Carlos Sainz kam auf P7 ins Ziel. Dabei hatte der Spanier eine durchaus interessante Strategie. Als einziger Pilot aus den Top Ten startete er auf harten Reifen, was ihn in einen langen Overcut schickte. Erstaunlicherweise konnte er sich um P6 halten und verlor nicht gegen die mit Medium ausgestattete Konkurrenz. Hier half ihm sicher auch der DRS-Train im ersten Stint, aber der Ferrari war tatsächlich schnell genug. Sainz blieb nach den Stopps der Konkurrenz lange vorn und ich hatte ihn schon in Verdacht, dass er nur einen Stopp macht. Er kam in Runden 21, musste dann aber auf die Medium wechseln. Und mit denen 23 Runden zu fahren, war offenbar nicht möglich. Die Frage ist, ob Sainz hätte mit ein paar Runden mehr ebenfalls eine Ein-Stopp-Strategie hätte schaffen können. Ferrari hätte das durchaus riskieren können. Im schlimmsten Fall wäre man halt wieder auf P7 gelandet, im besten Fall auf P5 hinter Leclerc.
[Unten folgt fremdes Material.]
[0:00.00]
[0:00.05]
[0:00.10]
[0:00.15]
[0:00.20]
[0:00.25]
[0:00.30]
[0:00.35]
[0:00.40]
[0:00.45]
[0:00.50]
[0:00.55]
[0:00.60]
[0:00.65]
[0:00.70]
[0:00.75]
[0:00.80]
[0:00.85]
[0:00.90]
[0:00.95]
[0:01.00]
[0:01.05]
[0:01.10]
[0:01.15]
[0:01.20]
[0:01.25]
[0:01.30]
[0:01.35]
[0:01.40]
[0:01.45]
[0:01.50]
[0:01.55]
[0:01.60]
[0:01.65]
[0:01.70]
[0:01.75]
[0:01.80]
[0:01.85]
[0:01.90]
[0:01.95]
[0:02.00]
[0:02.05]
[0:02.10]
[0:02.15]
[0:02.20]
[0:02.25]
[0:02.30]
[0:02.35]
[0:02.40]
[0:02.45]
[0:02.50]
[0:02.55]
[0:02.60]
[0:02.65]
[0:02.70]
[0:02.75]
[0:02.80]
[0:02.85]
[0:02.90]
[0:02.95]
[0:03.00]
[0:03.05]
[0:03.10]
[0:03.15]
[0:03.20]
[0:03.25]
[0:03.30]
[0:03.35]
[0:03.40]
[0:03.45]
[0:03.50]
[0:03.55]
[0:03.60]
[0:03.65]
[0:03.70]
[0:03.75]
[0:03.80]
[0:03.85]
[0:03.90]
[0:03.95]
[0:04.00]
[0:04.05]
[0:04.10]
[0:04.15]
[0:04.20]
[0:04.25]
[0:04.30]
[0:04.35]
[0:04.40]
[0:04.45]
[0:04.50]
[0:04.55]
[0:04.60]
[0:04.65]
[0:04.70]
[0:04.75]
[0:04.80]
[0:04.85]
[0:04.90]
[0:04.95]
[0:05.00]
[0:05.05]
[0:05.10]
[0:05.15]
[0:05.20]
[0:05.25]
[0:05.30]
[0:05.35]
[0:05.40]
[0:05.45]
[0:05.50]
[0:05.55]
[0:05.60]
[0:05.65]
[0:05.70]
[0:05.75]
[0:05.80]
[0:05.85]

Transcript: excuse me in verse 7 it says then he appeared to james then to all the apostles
Auf P8 kam dann Sergio Perez ins Ziel. Das muss für den Mexikaner wieder eine große Enttäuschung sein, denn immerhin war er von P2 gestartet. Dass er am Ende dann auch noch hinter Verstappen ins Ziel kam, hilft auch nicht. Ganz ehrlich – für einen zweiten Fahrer bei Red Bull ist das einfach zu schlecht. Vor allem, wenn man seine Startposition betrachtet.

P9 ging an Fernando Alonso in seinem Aston Martin. Das ist nicht schlecht und auf jeden Fall besser, als in den Rennen im Mai und Juni, aber 50 Sekunden Rückstand sind schon etwas deprimierend. Der Abstand zu Sainz auf P7, der ja nun auch nicht gerade auf einer idealen Strategie unterwegs war, betrug 30 Sekunden. Aston Martin ist weiterhin nicht mal ansatzweise ein Kandidat für vordere Plätze und kann froh sein, dass man in die Punkte fährt.
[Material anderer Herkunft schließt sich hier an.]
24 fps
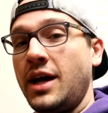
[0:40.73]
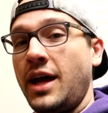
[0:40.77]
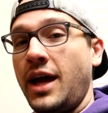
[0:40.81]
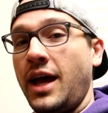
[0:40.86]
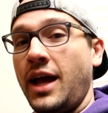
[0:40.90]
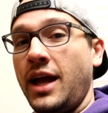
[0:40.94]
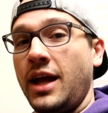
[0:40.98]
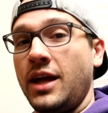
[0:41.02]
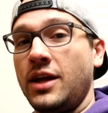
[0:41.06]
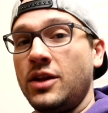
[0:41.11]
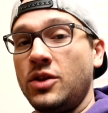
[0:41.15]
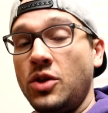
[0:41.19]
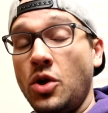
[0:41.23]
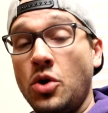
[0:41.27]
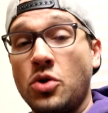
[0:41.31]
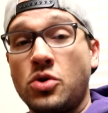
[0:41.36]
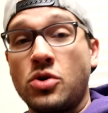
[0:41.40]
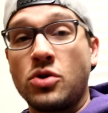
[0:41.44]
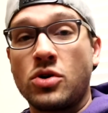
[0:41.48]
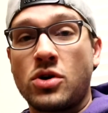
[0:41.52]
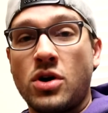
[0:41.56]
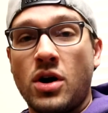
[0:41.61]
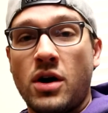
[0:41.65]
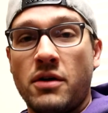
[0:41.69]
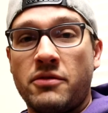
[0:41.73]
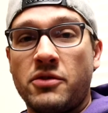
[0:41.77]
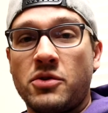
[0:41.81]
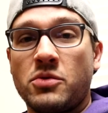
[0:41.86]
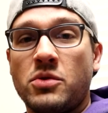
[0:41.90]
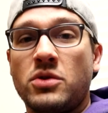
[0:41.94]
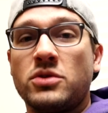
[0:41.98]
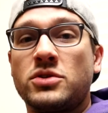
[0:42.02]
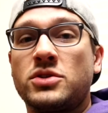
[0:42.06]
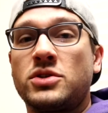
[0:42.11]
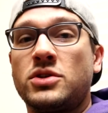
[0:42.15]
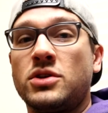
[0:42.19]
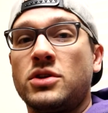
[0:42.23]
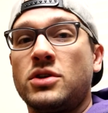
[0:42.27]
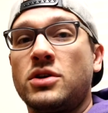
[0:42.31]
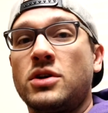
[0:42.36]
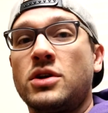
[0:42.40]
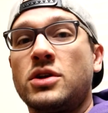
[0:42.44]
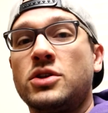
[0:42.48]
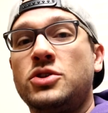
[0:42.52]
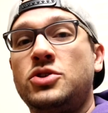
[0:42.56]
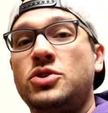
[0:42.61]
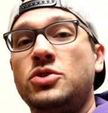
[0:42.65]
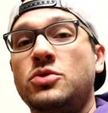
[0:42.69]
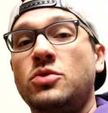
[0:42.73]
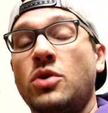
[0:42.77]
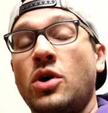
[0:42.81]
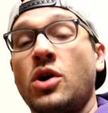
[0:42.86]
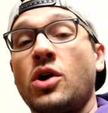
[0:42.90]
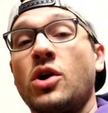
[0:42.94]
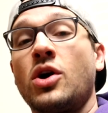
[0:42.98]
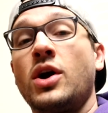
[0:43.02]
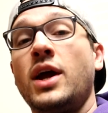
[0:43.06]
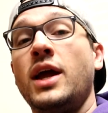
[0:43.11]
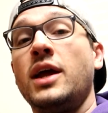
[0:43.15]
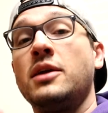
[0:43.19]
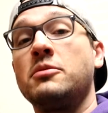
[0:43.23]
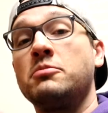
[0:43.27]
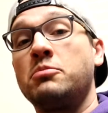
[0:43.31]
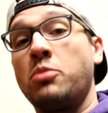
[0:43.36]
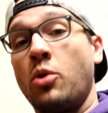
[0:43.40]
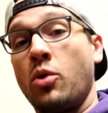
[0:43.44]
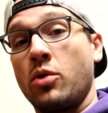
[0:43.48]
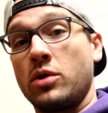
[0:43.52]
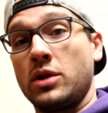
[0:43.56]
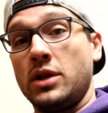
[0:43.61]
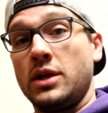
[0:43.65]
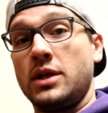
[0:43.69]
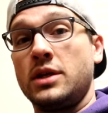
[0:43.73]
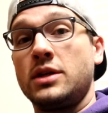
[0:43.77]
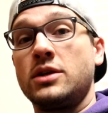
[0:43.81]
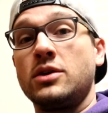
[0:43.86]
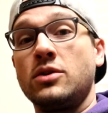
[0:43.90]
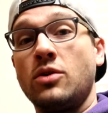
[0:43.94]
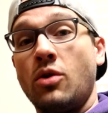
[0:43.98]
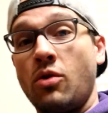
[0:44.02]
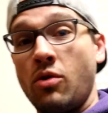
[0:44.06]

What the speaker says: a local coffee roaster to her in Portland,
Der letzte Punkt ging an Alpine und Esteban Ocon. Der lieferte ein wirklich gutes Wochenende ab und auch der Alpine schien besser zu sein, nachdem man in Spa ein weiteres großes Update mitgebracht hatte. Ocon schnappte sich den letzten Punkt aber auch erst in den letzten Runden, als mit frischeren Reifen noch an Daniel Ricciardo vorbeiziehen konnte. Der Australier, von P13 gestartet, hatte aber ein gutes Rennen und wird nicht zu Unrecht weiter als Ersatz für Perez nach der Sommerpause gehandelt.
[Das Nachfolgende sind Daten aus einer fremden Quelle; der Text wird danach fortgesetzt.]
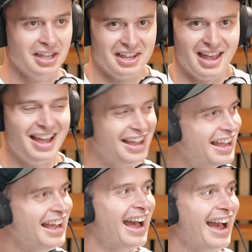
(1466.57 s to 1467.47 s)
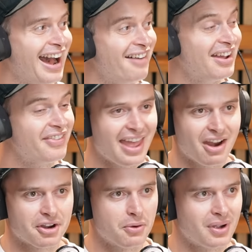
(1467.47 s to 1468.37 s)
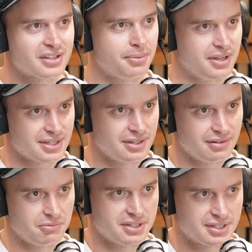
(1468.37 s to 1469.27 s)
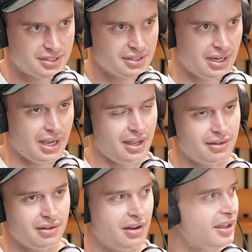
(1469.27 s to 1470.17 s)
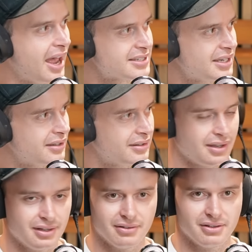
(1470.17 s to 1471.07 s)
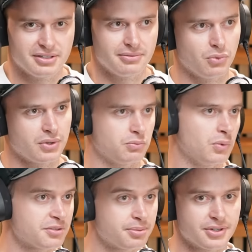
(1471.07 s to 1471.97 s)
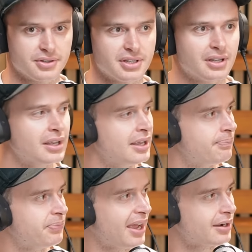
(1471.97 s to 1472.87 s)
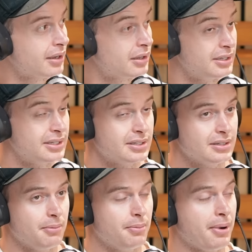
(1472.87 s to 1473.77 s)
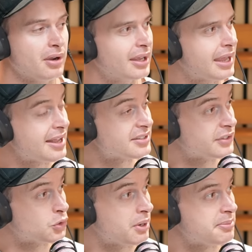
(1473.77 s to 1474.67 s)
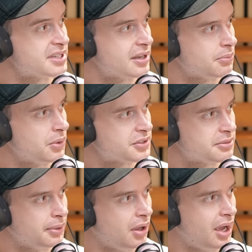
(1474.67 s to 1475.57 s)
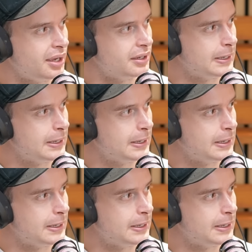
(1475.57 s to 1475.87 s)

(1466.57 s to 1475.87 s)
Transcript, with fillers: yeah. Um, and the Area One deposit, which uh, you know the asset that is what was producing, that is apparently accounts for twenty percent of the world's supply.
Ich bleibe in Sachen Red Bull aber weiter bei meiner Meinung, dass man Perez bis zum Ende der Saison weiterfahren lassen und Carlos Sainz ein Angebot machen sollte, dass dieser nicht ablehnen kann. Es wäre für Red Bull die beste Lösung, vor allem in Hinblick auf die Team-WM. Wenn Sainz nicht will, kann man natürlich die Fahrer wechseln, wie man will. Man kann Ricciardo für den Rest der Saison ins Cockpit hieven und wenn der nicht liefert halt Lawson.

Das zeigt aber auch die selbst verschuldete Lage in Sachen Fahrer bei Red Bull. Immer nur zu hoffen, dass Verstappen es schon richten wird, ist halt keine langlebige Strategie. Wo es jetzt schwierig ist, macht es sich bemerkbar, dass Red Bull keinen zweiten starken Fahrer hat und so schnell auch keinen bekommen wird, wenn Sainz nicht will. Dann hat man die Wahl zwischen „ein bisschen langsamer“ und „noch ein bisschen langsamer“.

Die F1 geht jetzt bis Ende August in die übliche Sommerpause. Nach der es dann, auch wie üblich, für das Rennen in Zandvoort wieder jede Menge Updates geben wird.